Summary
When the claude headless subprocess exits cleanly (return_code == 0) but its stdout reader thread leaks before capturing the final {"type":"result"} block, agent-server logs the task as "completed successfully" and returns 200 to the backend — even though no usable result was captured (cost is None, duration is None, no response body). The execution then sits in running until the orphan watchdog reaps it minutes later. Operators see a misleading "Execution completed on agent but status not reported — recovered by watchdog" error against an execution that the agent itself believed was successful.
This is a sibling to #516 (which I filed earlier) — same code file, same root condition (orphaned reader thread leaks the result block), different exit path. #516/#517 covered the signal-killed case (return_code < 0); this is the clean-exit case (return_code == 0).
Component
Agent Runtime (agent_server.services.claude_code, agent_server.routers.chat)
Priority
P2 — masks real failures with false "success" status; watchdog provides eventual cleanup so it's not silent data loss, but the diagnostic UX is broken (agent log says success, backend log says orphan-recovered) and the lost ~26 min of work happens silently.
Error
Inside the agent container (typical sequence around the failure):
[Headless Task] Starting task <task_id>: claude --print --output-format stream-json --verbose...
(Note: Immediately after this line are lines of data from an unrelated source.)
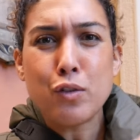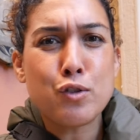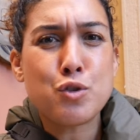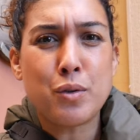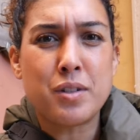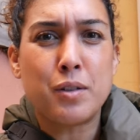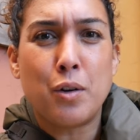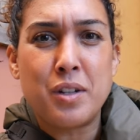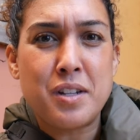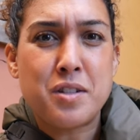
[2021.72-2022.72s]
Those
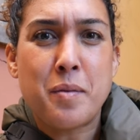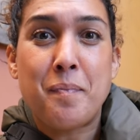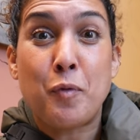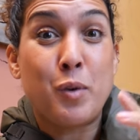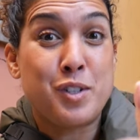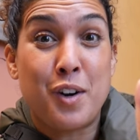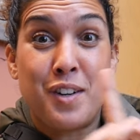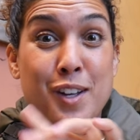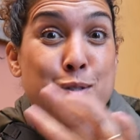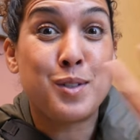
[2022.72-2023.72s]
tortellonis, which are
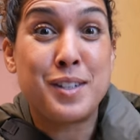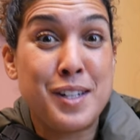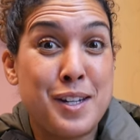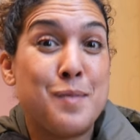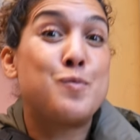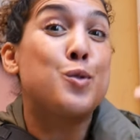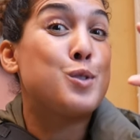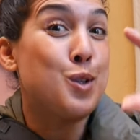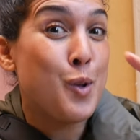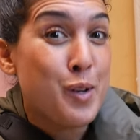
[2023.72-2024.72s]
not tortellini,
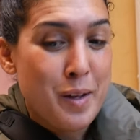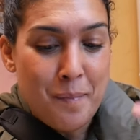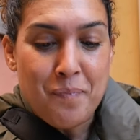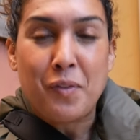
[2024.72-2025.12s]
tortelloni,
[ProcessRegistry] Registered execution <task_id>
... agent does real work for ~20 min, 7+ tool calls, 22+ raw_messages stream through ...
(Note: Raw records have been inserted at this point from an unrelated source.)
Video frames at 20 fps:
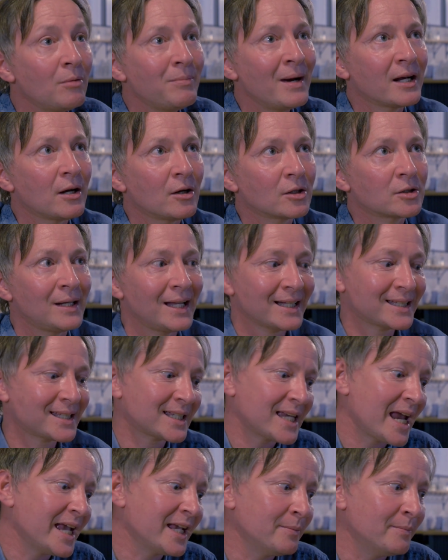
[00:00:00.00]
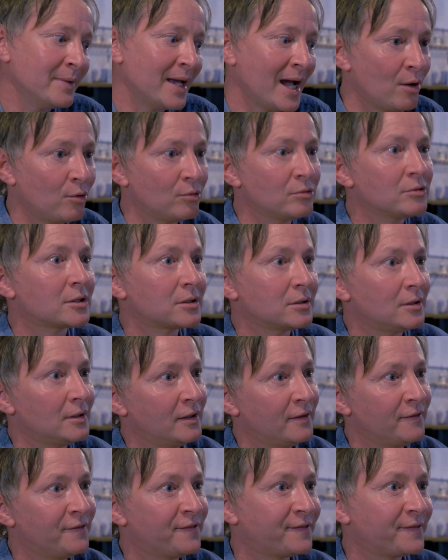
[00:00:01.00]
oh my God, well that's taking me out
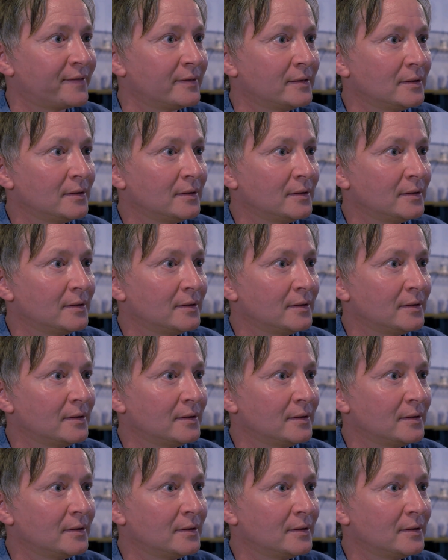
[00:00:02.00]
of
[Subprocess] Reader thread(s) stuck after process exit (pid=NNNNN, stuck_count=1) — killing process group and closing pipes to unwind
[Subprocess] 1 reader thread(s) leaked for pid=NNNNN after close+killpg; continuing anyway
[Headless Task] Error reading stdout: I/O operation on closed file.
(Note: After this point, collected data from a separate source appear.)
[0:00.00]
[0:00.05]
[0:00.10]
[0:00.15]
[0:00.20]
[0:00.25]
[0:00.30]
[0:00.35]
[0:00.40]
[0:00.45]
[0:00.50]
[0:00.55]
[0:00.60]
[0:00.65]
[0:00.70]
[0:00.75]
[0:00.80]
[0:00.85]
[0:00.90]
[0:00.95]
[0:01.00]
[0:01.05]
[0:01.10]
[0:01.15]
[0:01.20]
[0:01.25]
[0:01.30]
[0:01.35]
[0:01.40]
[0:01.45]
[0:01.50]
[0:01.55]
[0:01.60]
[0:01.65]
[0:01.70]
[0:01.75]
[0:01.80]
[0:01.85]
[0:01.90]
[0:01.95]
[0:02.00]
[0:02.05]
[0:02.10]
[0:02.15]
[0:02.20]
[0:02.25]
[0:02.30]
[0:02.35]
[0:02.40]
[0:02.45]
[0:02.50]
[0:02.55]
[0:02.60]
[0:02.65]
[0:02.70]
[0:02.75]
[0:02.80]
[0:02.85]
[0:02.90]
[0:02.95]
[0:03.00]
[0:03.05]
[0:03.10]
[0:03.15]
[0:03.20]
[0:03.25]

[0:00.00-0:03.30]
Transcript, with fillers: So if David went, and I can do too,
[Headless Task] Task <task_id> completed: cost=$None, duration=Nonems, tools=7, raw_messages=22
[ProcessRegistry] Unregistered execution <task_id>
[Task] Task <task_id> completed successfully ← misleading: there is no result
Meanwhile in the backend / scheduler (same execution, same window):
[Slots] Agent '<agent>' acquired slot 1/3 for execution <task_id> (TTL=3900s)
... ~26 min of polling ...
scheduler.service: Execution <task_id> still running (1500s elapsed, poll #150)
scheduler.service: Execution <task_id> still running (1560s elapsed, poll #156)
scheduler.service: Execution <task_id> completed: status=failed (polled 161 times)
Background poll: execution <task_id> failed: Execution completed on agent but status not reported — recovered by watchdog
[Watchdog] orphan_recovered: execution <task_id> on agent '<agent>'
Location
- File:
docker/base-image/agent_server/services/claude_code.py
- Function:
_run_headless_task / the task completion branch (after the return_code != 0 checks finish)
- Co-conspirator:
docker/base-image/agent_server/routers/chat.py — [Task] ... completed successfully is logged unconditionally on the success branch, without inspecting whether the metadata is empty
Root Cause
After #517's signal-kill special case lands and the auth-failure heuristics gate on return_code != 0, anything with return_code == 0 falls through to the success path. The success path doesn't validate that the metadata it's about to return is actually populated.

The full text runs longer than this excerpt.